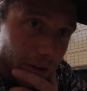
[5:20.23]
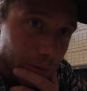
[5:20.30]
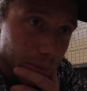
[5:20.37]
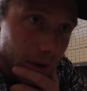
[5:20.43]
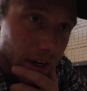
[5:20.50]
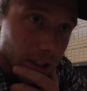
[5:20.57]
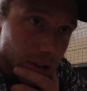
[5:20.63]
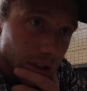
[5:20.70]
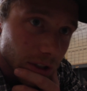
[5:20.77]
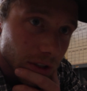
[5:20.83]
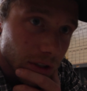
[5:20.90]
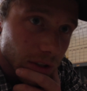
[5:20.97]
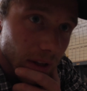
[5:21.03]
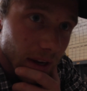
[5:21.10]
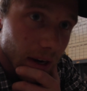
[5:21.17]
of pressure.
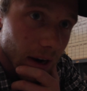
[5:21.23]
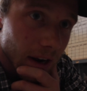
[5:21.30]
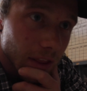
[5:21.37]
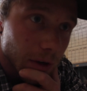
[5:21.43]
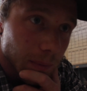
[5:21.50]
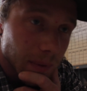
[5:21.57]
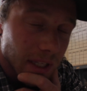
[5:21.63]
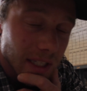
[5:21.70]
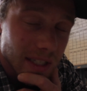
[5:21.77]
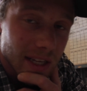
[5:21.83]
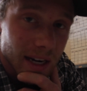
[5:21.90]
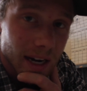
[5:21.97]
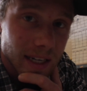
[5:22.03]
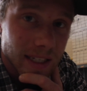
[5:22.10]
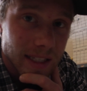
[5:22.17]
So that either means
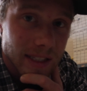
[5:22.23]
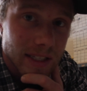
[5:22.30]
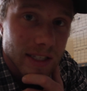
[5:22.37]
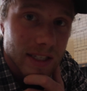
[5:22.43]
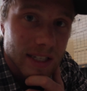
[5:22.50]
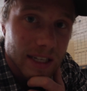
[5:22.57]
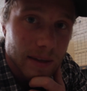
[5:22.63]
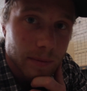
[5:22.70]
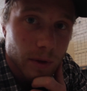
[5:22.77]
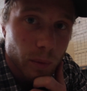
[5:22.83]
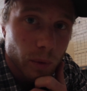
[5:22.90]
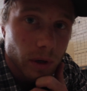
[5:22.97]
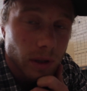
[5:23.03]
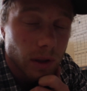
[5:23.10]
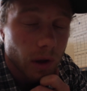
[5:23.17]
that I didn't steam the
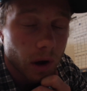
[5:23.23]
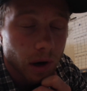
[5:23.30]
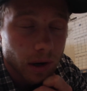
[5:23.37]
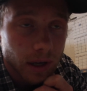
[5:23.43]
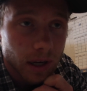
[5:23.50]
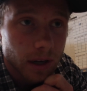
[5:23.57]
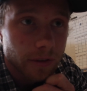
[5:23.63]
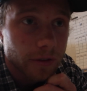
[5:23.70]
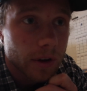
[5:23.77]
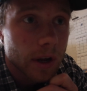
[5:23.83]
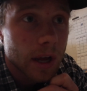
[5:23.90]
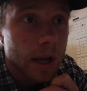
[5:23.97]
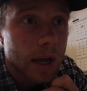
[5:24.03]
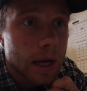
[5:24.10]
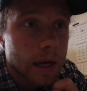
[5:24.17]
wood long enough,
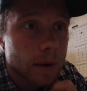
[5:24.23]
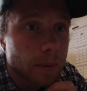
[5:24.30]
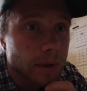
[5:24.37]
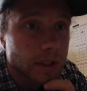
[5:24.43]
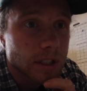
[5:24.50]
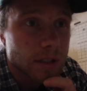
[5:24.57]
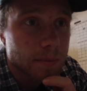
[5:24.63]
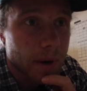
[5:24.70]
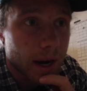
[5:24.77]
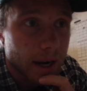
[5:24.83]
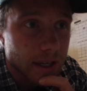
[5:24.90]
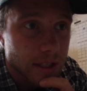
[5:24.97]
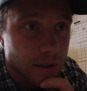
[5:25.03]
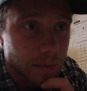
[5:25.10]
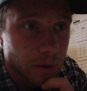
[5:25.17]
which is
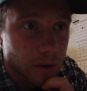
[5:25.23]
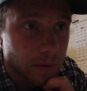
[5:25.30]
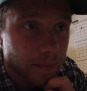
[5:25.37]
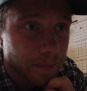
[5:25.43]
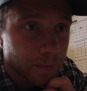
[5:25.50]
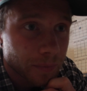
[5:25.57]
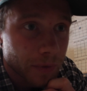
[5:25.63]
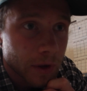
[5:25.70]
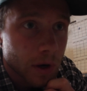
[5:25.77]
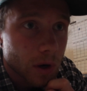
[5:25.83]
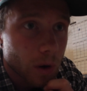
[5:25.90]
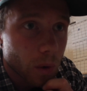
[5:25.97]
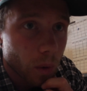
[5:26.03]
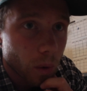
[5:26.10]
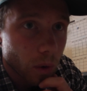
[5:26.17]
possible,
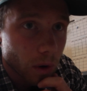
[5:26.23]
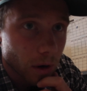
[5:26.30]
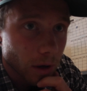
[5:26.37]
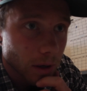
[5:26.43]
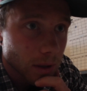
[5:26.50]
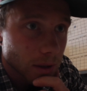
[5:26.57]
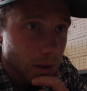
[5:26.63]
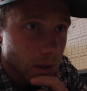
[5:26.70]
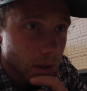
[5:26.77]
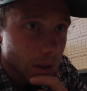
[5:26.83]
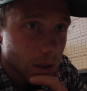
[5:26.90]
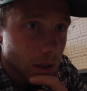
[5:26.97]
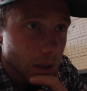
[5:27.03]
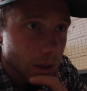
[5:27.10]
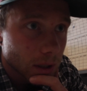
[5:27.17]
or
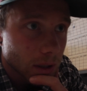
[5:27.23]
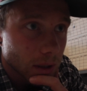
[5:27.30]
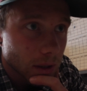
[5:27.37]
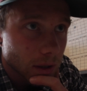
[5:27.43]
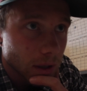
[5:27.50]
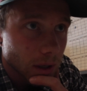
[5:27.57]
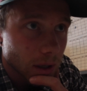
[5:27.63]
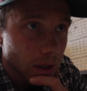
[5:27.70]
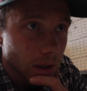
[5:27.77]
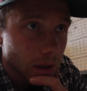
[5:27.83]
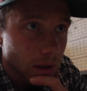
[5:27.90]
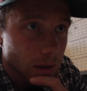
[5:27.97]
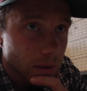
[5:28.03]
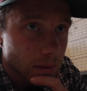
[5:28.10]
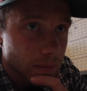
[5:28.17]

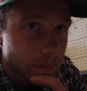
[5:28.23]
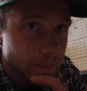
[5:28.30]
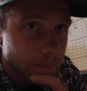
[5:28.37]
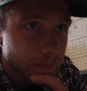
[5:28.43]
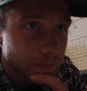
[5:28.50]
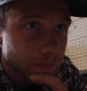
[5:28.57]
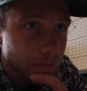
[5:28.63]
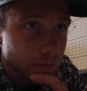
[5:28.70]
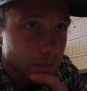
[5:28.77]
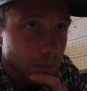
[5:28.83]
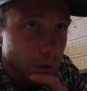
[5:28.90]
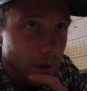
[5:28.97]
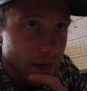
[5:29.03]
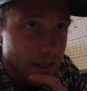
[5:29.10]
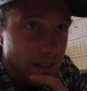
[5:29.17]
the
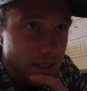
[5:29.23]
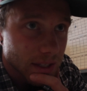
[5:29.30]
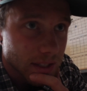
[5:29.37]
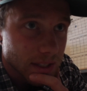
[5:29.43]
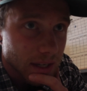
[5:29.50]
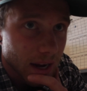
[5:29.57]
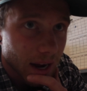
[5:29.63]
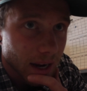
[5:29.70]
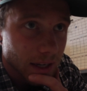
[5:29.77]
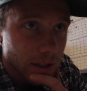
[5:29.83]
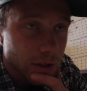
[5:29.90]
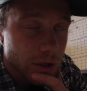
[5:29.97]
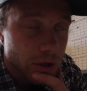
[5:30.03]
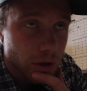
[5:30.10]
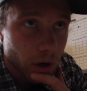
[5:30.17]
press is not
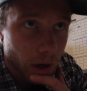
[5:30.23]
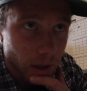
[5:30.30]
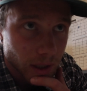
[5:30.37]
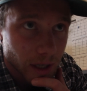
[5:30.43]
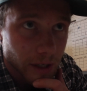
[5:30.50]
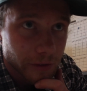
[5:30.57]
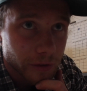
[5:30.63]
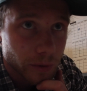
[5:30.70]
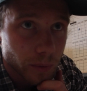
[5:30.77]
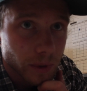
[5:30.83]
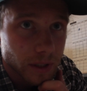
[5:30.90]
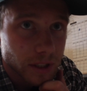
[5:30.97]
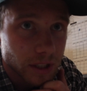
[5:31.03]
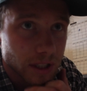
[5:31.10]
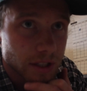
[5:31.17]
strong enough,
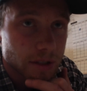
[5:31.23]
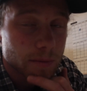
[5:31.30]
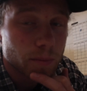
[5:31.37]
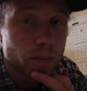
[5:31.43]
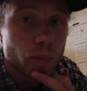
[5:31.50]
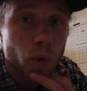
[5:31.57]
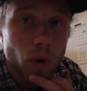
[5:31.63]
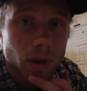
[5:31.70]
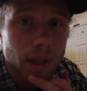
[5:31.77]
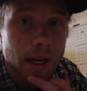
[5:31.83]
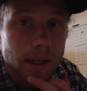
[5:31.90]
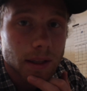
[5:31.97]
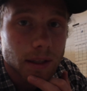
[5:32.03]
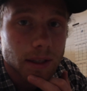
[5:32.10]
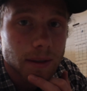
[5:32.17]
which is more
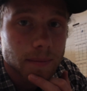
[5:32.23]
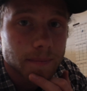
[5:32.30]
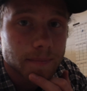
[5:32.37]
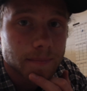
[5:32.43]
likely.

__DIRECTIONS FOR THIS TASK__
Copy every line of the listing above exactly. Leave each picture out.

__OUTPUT BELOW__
[5:20.23]
[5:20.30]
[5:20.37]
[5:20.43]
[5:20.50]
[5:20.57]
[5:20.63]
[5:20.70]
[5:20.77]
[5:20.83]
[5:20.90]
[5:20.97]
[5:21.03]
[5:21.10]
[5:21.17]
of pressure.
[5:21.23]
[5:21.30]
[5:21.37]
[5:21.43]
[5:21.50]
[5:21.57]
[5:21.63]
[5:21.70]
[5:21.77]
[5:21.83]
[5:21.90]
[5:21.97]
[5:22.03]
[5:22.10]
[5:22.17]
So that either means
[5:22.23]
[5:22.30]
[5:22.37]
[5:22.43]
[5:22.50]
[5:22.57]
[5:22.63]
[5:22.70]
[5:22.77]
[5:22.83]
[5:22.90]
[5:22.97]
[5:23.03]
[5:23.10]
[5:23.17]
that I didn't steam the
[5:23.23]
[5:23.30]
[5:23.37]
[5:23.43]
[5:23.50]
[5:23.57]
[5:23.63]
[5:23.70]
[5:23.77]
[5:23.83]
[5:23.90]
[5:23.97]
[5:24.03]
[5:24.10]
[5:24.17]
wood long enough,
[5:24.23]
[5:24.30]
[5:24.37]
[5:24.43]
[5:24.50]
[5:24.57]
[5:24.63]
[5:24.70]
[5:24.77]
[5:24.83]
[5:24.90]
[5:24.97]
[5:25.03]
[5:25.10]
[5:25.17]
which is
[5:25.23]
[5:25.30]
[5:25.37]
[5:25.43]
[5:25.50]
[5:25.57]
[5:25.63]
[5:25.70]
[5:25.77]
[5:25.83]
[5:25.90]
[5:25.97]
[5:26.03]
[5:26.10]
[5:26.17]
possible,
[5:26.23]
[5:26.30]
[5:26.37]
[5:26.43]
[5:26.50]
[5:26.57]
[5:26.63]
[5:26.70]
[5:26.77]
[5:26.83]
[5:26.90]
[5:26.97]
[5:27.03]
[5:27.10]
[5:27.17]
or
[5:27.23]
[5:27.30]
[5:27.37]
[5:27.43]
[5:27.50]
[5:27.57]
[5:27.63]
[5:27.70]
[5:27.77]
[5:27.83]
[5:27.90]
[5:27.97]
[5:28.03]
[5:28.10]
[5:28.17]

[5:28.23]
[5:28.30]
[5:28.37]
[5:28.43]
[5:28.50]
[5:28.57]
[5:28.63]
[5:28.70]
[5:28.77]
[5:28.83]
[5:28.90]
[5:28.97]
[5:29.03]
[5:29.10]
[5:29.17]
the
[5:29.23]
[5:29.30]
[5:29.37]
[5:29.43]
[5:29.50]
[5:29.57]
[5:29.63]
[5:29.70]
[5:29.77]
[5:29.83]
[5:29.90]
[5:29.97]
[5:30.03]
[5:30.10]
[5:30.17]
press is not
[5:30.23]
[5:30.30]
[5:30.37]
[5:30.43]
[5:30.50]
[5:30.57]
[5:30.63]
[5:30.70]
[5:30.77]
[5:30.83]
[5:30.90]
[5:30.97]
[5:31.03]
[5:31.10]
[5:31.17]
strong enough,
[5:31.23]
[5:31.30]
[5:31.37]
[5:31.43]
[5:31.50]
[5:31.57]
[5:31.63]
[5:31.70]
[5:31.77]
[5:31.83]
[5:31.90]
[5:31.97]
[5:32.03]
[5:32.10]
[5:32.17]
which is more
[5:32.23]
[5:32.30]
[5:32.37]
[5:32.43]
likely.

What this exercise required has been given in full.